Я не могла уснуть в тот вечер, когда увидела тебя, все представляла, как ты, плакала и думала, что завтра на работу с опухшим лицом не допустят, уволят. И вдруг я догадалась, что и ты смотришь какой-нибудь американский канал. Доказательств, конечно, никаких, но ведь возможно. И тут же я перестала плакать. Я воображала, как ты там смотришь какой-нибудь наш «Фокс», все эти дурацкие шоу, которые ты всегда терпеть не мог. Вот это и есть сейчас твое оконце на родину, как русский канал — мое оконце к тебе. Так себе оконца, конечно, но других нет.
Ах, Роберт, как бы хорошо, чтобы так оно и было.
Я добилась встречи с руководством «Фокса». Рассылала им письма с предложением сделать новую передачу. И в конце концов кто-то прочитал одно из писем, и обдумал, и доложил начальству, и мне назначили встречу. Спасибо тебе, милый человек. Как уже там договаривались большие начальники, я не знаю, но эту передачу, ту, которую ты сейчас видишь, мой любимый, ее будут транслировать по всем американским каналам в разное время в течение трех месяцев. Вот эту самую передачу, в которой я так много говорю. Мы же не знаем, какой именно из наших каналов к вам пробивается. Мы только верим, что какой-нибудь да пробивается. Прямо как сигналы внеземным цивилизациям посылаем. Вселенная, не молчи.
Роберт, родной, если ты меня сейчас видишь, пожалуйста, откликнись, покажись по вашему телевидению. Как ты?
Нэнси стала знаменитостью. В дорогой универмаг на Пятой авеню заходили нарочно, чтобы поглазеть на нее, интересовались насчет часов. Нэнси с достоинством объясняла, чувствовалось, что она и в самом деле любит и знает часы.
Как-то раз она сказала, что часы — стрекочущие насекомые, питаются временем. Человек, которому она это сказала, выложил немалые деньги за одно такое насекомое и пригласил Нэнси на ужин. К тому времени фильм с Нэнси уже позабылся. Давно прошла зима, и весна прошла, и лето. В Нью-Йорке стояла чудесная осень. И хотелось, чтобы она не спешила уходить. Нэнси все меньше думала о России, все реже заглядывала в нее через оконце. Русские на ее телевизионное послание не отвечали, а возможно, и не получали его.
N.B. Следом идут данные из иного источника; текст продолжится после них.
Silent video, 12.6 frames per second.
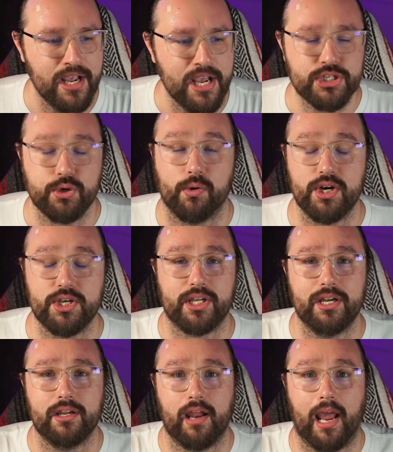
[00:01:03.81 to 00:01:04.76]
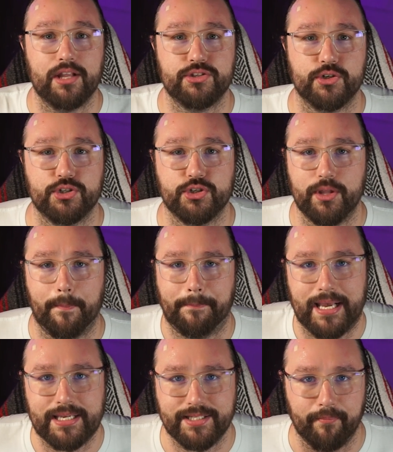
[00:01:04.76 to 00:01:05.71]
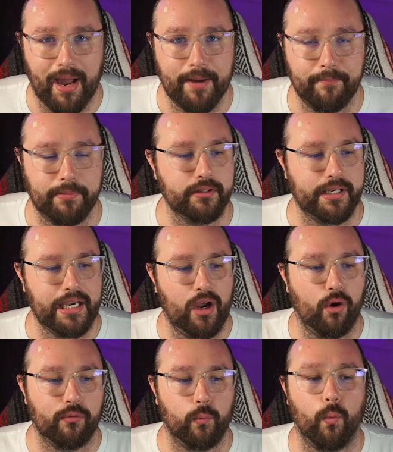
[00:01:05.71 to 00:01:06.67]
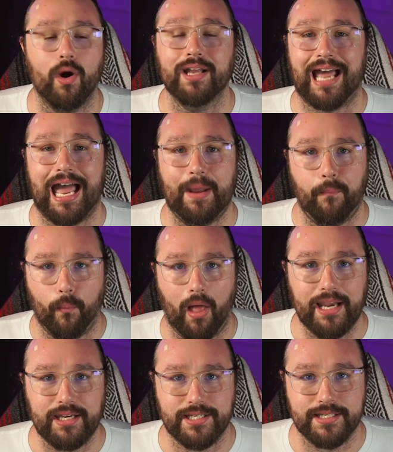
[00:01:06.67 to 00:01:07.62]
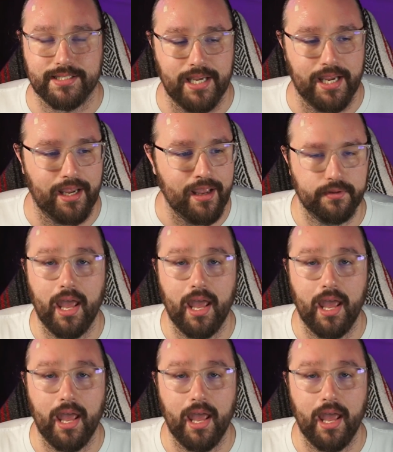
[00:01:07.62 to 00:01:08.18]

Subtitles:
So we're just gonna answer to the best of my ability or what I like to see.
В конце октября Нэнси позвонила Татиане и виновато сказала, что полюбила другого.
— Брак мы оформить не можем в связи с тем, что Роберт, должно быть, жив. Вы будете смеяться, но Поль тоже немножко русский, его прапрапрабабка приехала в Штаты еще до революции, у него сохранилась ее карточка на толстой картонке, такая милая девочка с косой.
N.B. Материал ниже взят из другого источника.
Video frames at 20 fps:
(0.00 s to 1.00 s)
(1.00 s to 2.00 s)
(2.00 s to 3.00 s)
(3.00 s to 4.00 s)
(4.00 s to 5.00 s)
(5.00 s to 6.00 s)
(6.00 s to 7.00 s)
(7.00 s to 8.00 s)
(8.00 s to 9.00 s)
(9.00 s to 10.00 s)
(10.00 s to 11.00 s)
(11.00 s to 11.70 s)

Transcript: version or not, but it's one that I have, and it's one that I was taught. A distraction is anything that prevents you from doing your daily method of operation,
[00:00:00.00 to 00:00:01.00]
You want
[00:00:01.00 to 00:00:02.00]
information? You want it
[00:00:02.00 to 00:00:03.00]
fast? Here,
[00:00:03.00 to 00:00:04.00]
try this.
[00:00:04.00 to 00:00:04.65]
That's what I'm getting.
— Ты не волнуйся, — сказала Татиана, — через год-два примут закон, и ты оформишь свои отношения, и счета Бобкины тебе откроют.
— Вы обиделись?
— Нет. Ты славная.
— Курите?
— Курю.
Татиана заглядывала в окошечко часто, все надеялась разглядеть свою прежнюю Россию. Может быть, документальные кадры. Чтобы московский вечер, желтый электрический свет, дрожащая стопка серебряной фольги, чье-то виноватое лицо.
Машинист
Это был общий, битком набитый вагон в составе пассажирского поезда, идущего от Москвы в сторону Казани и дальше — через Урал, в Сибирь. Поезд шел от Москвы шестой час, все уже угомонились, наелись вареной колбасы, которую накупили в столице. Одна женщина взяла апельсины, выстояв очередь в угловом овощном на Арбате. Эти оранжевые апельсины, собранные в авоську, оказались единственным ярким пятном в полумраке вагона. Многие в вагоне уже спали, забравшись на верхние полки (заняли даже багажные). Внизу сидели тесно, кто-то дремал, кто-то что-то говорил, кто-то слушал, а поезд бежал, и было не скучно, но грустно.
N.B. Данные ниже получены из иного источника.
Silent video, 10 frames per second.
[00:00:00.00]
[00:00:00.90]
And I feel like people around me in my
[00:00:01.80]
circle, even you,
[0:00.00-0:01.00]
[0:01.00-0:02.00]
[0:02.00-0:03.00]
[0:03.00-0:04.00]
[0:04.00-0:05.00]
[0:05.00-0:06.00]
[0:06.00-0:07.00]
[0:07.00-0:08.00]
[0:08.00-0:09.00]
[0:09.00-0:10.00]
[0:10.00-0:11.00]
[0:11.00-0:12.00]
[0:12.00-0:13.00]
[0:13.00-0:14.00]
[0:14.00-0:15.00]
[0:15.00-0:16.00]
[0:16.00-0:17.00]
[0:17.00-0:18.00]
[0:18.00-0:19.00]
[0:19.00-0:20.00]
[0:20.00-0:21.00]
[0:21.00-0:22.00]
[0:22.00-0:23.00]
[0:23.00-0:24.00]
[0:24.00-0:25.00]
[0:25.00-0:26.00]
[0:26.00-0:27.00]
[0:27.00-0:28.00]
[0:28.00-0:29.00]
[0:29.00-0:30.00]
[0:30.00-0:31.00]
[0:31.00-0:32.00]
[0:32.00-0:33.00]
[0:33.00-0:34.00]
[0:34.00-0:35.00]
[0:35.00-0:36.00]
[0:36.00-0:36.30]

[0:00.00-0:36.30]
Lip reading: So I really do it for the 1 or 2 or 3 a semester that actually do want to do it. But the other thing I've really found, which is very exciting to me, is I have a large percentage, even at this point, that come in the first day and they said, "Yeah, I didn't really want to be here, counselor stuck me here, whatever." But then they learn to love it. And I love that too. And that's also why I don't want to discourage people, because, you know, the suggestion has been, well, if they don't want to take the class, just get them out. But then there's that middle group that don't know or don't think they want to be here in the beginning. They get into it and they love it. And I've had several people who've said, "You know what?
Я говорю о душевном состоянии одного человека, центрального героя нашего повествования. Человек этот примостился с самого края деревянной лавки. В вагоне было жарко, но человек сидел в пальто. Он просто забыл, что сидит в пальто. Оранжевые апельсины покачивались в авоське на крючке. И даже закрыв глаза, человек видел их, и он придумывал, на что эти апельсины похожи, и представлял, под каким солнцем они росли, и таким образом забывал о том, что вокруг.